As Camila Osorio hugged Ons Jabeur at the net following their match on Tuesday, she almost looked as if she were holding Jabeur upright. Jabeur was exhausted and drained, sweat saturating her tennis uniform. She had managed to defeat Osorio, 7-5, 7-6 (4), but she was so weary and wobbly that Osorio asked her if she was OK.
“I told her, ‘Not really,’” Jabeur, a Tunisian seeded fifth in singles, said in an on-court interview following her first-round victory at the U.S. Open.
Jabeur reached the final at this tournament last year and is a sentimental favorite of tennis fans worldwide. But those fans will be concerned over whether Jabeur is healthy enough to get back to the championship match. Last week, Jabeur mentioned that she was suffering from nasal congestion, but it appeared to have worsened significantly on Tuesday. She left the tournament grounds in Queens after her match and will have a day to recover before she faces Linda Noskova, an unseeded 18-year-old Czech, in the second round on Thursday.

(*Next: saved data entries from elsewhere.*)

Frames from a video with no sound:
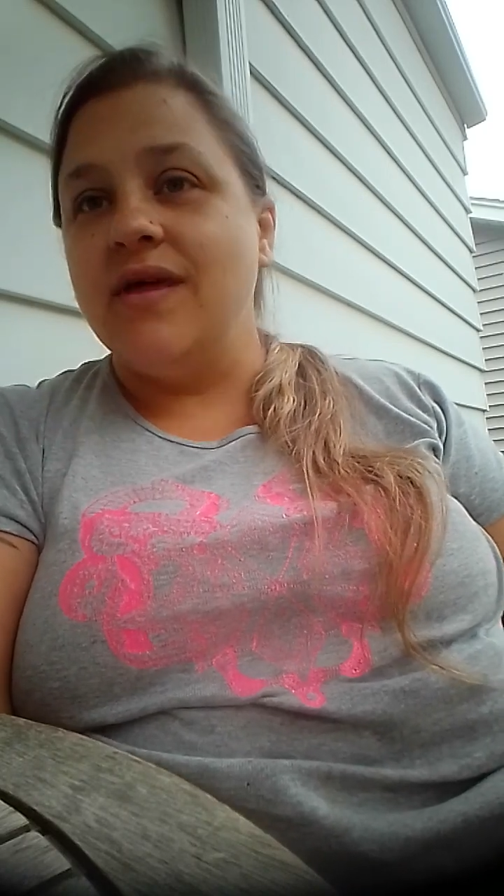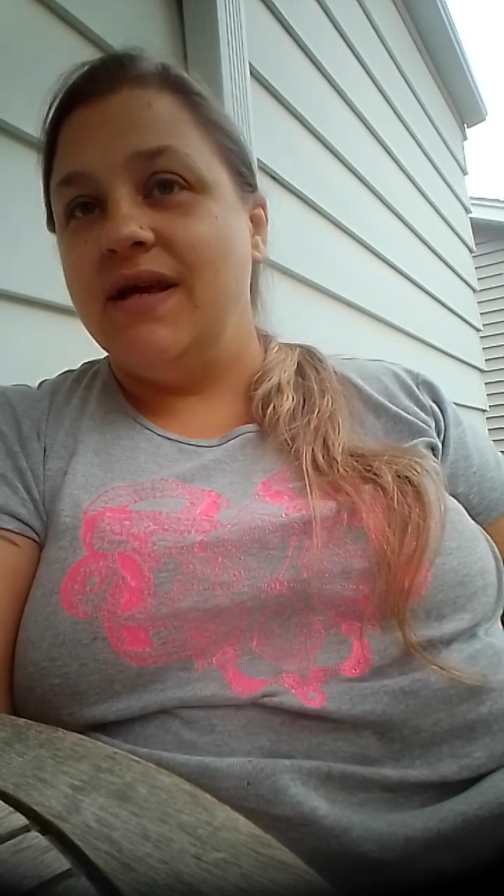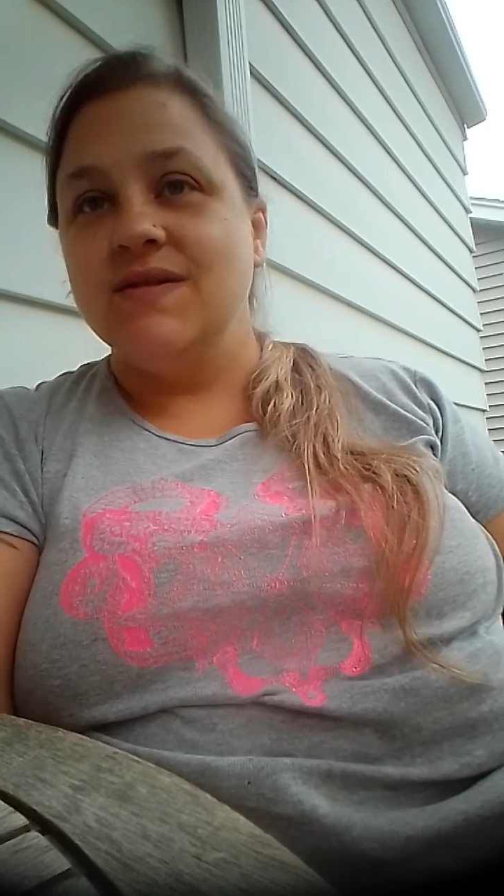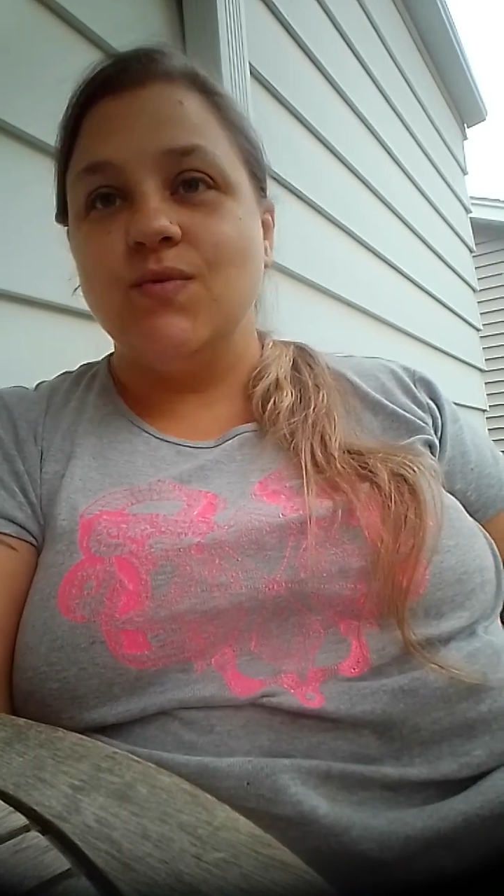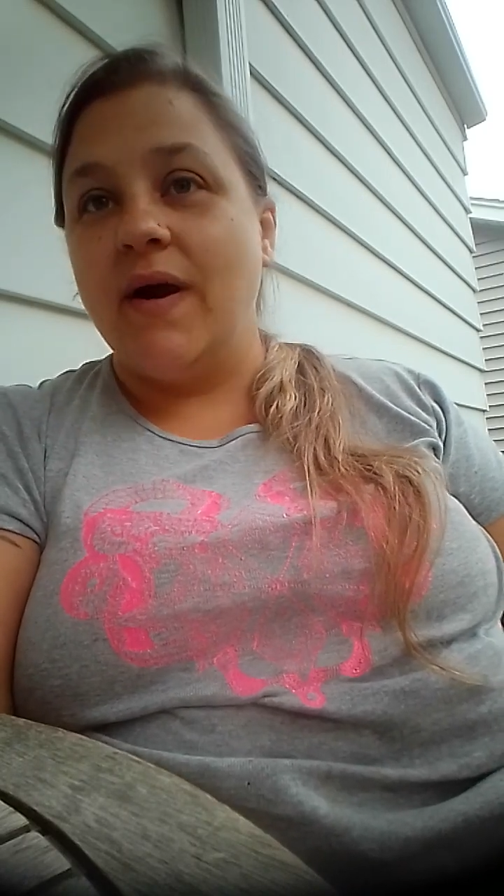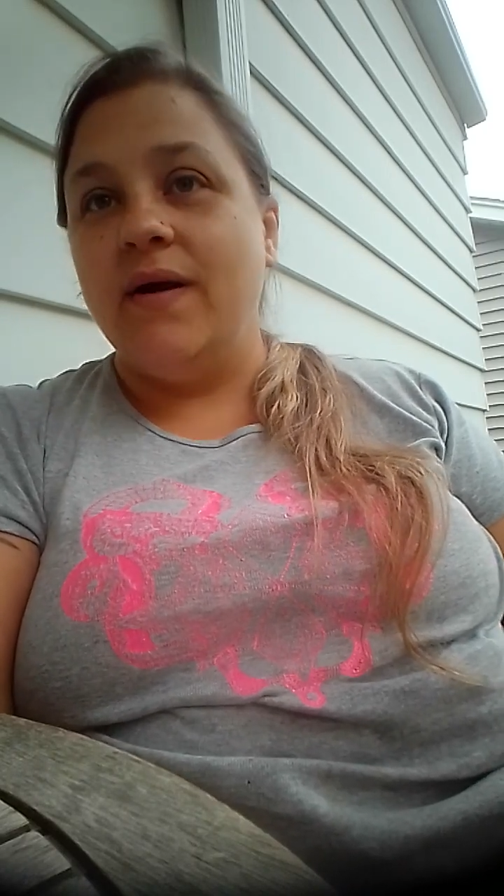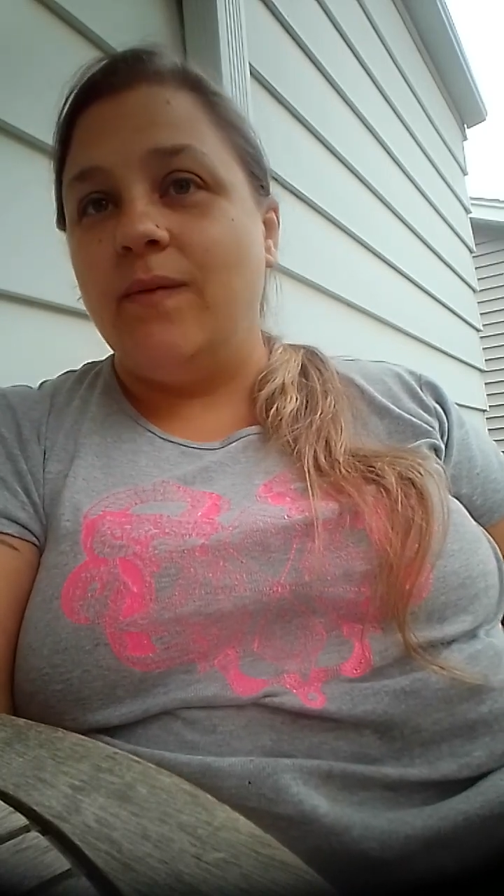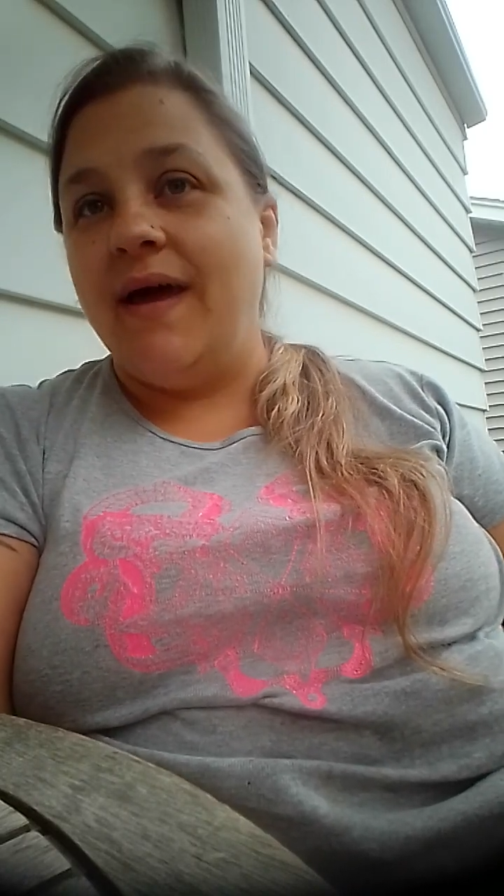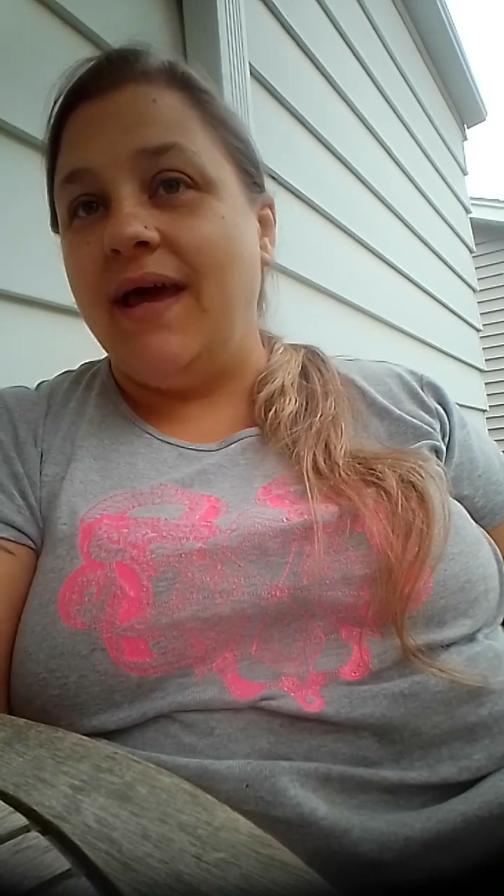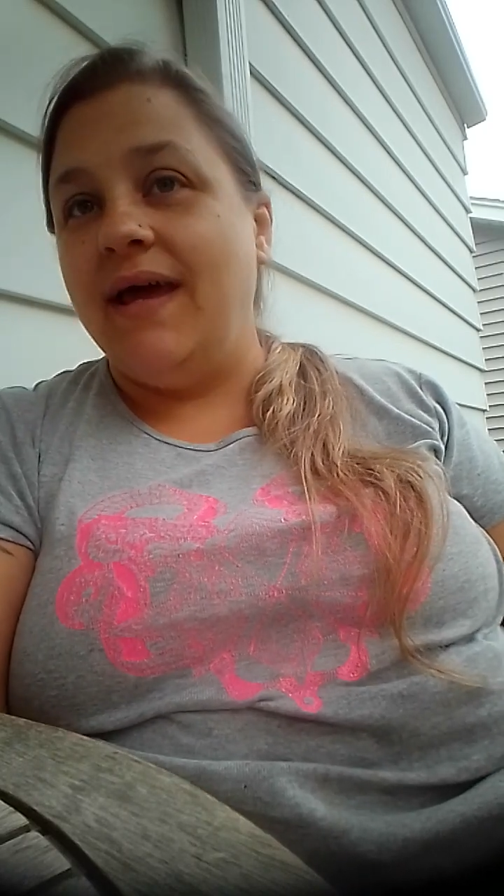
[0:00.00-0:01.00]
things right
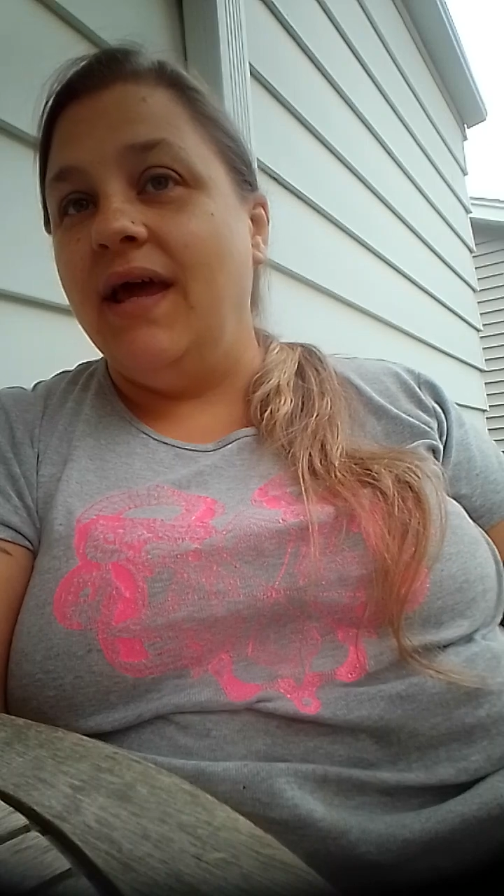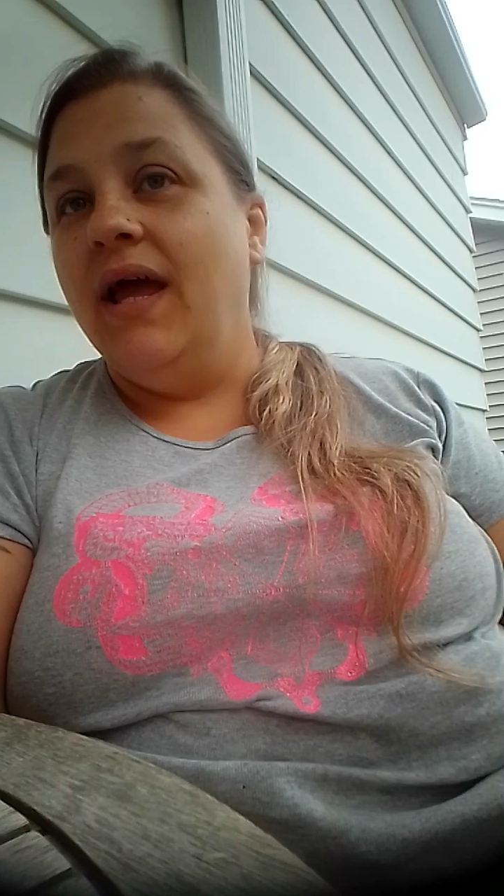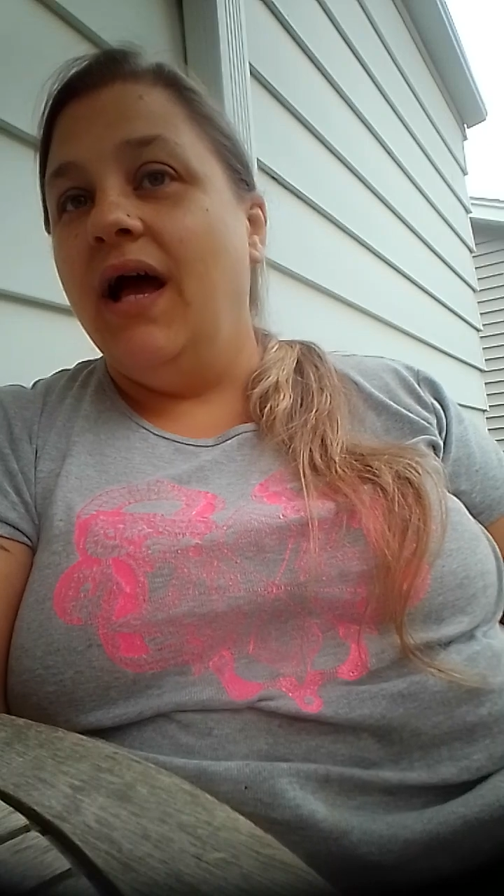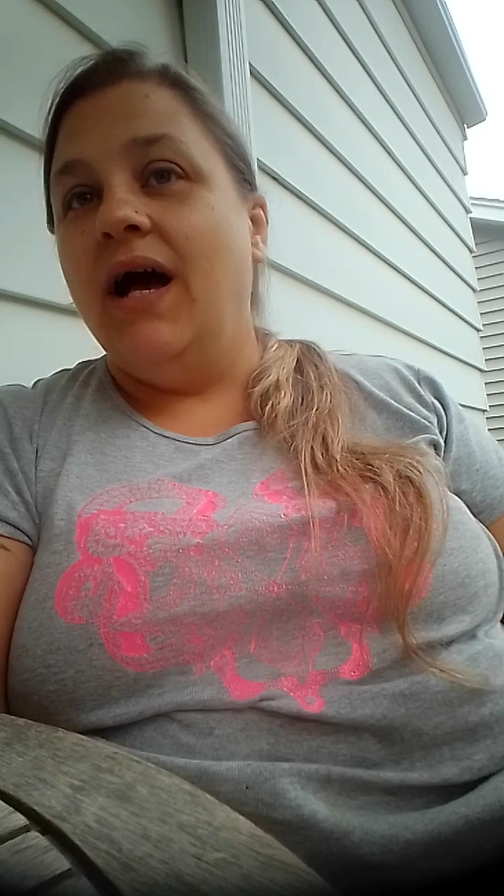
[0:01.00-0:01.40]
away,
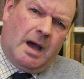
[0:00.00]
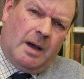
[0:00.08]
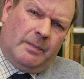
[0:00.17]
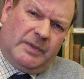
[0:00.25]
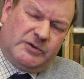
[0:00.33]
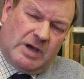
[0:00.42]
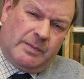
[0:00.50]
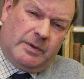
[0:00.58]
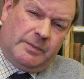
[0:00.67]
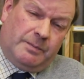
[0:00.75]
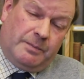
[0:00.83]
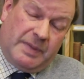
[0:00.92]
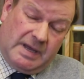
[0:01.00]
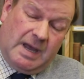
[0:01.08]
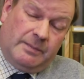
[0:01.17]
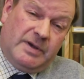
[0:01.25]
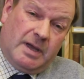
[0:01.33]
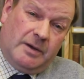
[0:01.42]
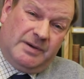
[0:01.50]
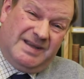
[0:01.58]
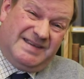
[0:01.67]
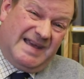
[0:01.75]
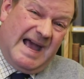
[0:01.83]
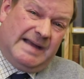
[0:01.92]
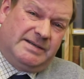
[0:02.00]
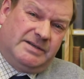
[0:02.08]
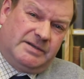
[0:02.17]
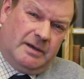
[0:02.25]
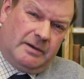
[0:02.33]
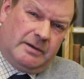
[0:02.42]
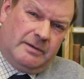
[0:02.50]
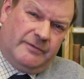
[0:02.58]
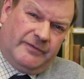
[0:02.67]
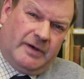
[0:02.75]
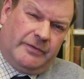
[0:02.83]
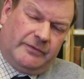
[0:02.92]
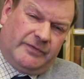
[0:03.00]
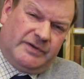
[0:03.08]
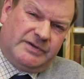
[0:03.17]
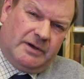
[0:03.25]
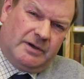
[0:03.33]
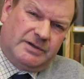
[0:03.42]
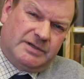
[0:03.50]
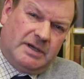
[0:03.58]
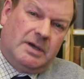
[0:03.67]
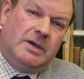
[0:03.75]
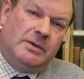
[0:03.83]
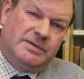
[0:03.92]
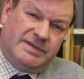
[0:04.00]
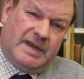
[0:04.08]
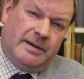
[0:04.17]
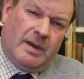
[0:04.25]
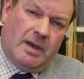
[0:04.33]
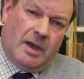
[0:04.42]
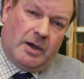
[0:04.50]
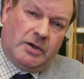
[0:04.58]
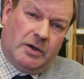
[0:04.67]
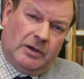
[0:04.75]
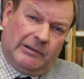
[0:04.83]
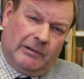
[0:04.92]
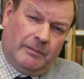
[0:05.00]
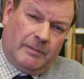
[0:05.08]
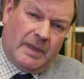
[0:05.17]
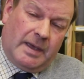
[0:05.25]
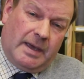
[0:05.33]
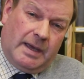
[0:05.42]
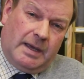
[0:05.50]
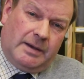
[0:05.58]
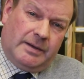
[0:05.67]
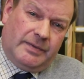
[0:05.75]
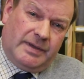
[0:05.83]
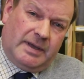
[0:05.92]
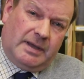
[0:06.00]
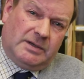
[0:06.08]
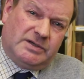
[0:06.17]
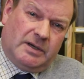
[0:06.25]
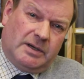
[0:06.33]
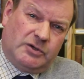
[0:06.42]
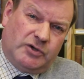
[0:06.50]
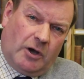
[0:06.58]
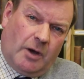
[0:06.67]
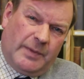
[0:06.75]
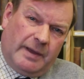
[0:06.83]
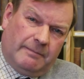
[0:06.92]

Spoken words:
the chap who became known as Ataturk, father of the Turks, who was then a colonel in the Turkish army.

It has not been a smooth several weeks for Jabeur since her loss to Marketa Vondrousova in the Wimbledon final in July. She took time off after that demoralizing defeat, then played the Western & Southern Open outside Cincinnati, where she won two matches before falling to Aryna Sabalenka in straight sets. During that match, Jabeur needed medical attention for a foot injury.
That ailment did not seem to affect her play against Osorio, an unseeded Colombian, but Jabeur still needed help from a tournament doc tor during the match because of her illness. She took some medicine, and even though she was able to remain upright and win, it was an obvious struggle. She sweated through her clothes and needed a full change of uniform at one point, apologizing to Osorio at the net for all the delays.
“I know it is tough to play a player who is injured or not feeling well on the court,” Jabeur said.
Playing in Louis Armstrong Stadium, Jabeur said the audience’s support helped her through the match, just as Coco Gauff, the American star seeded sixth, said the crowd in Arthur Ashe Stadium helped her through her tightly contested match with Laura Siegemund of Germany on Monday. A prolonged dispute over how long Siegemund took to serve and to be in position to receive Gauff’s serves ramped up the tension. The pro-Gauff crowd turned on Siegemund, who later said she had been grossly mistreated.
“I have to say I am very, very disappointed of the way people treated me today,” she said.
She added: “They had no respect for the player that I am. They have no respect for tennis, for good tennis. This is something that I have to say hurts really bad.”
Fans clapped when Siegemund missed her first serves, which is not considered appropriate decorum in tennis, and even Gauff signaled several times for the crowd to stop. Also, even on tough rallies Siegemund won, there were times when no one clapped for her.
By contrast, it was all love and respect on Tuesday in Armstrong Stadium, where both Jabeur and Osorio played without any tension. When it was over, the fans sang “Happy Birthday” to Jabeur, who turned 29 on Monday.
“I’m feeling blessed to have all of this,” Jabeur told the fans. “For me, it’s more important than to win any match because I know that any love you get from people you will cherish until the end of your life, not your career.”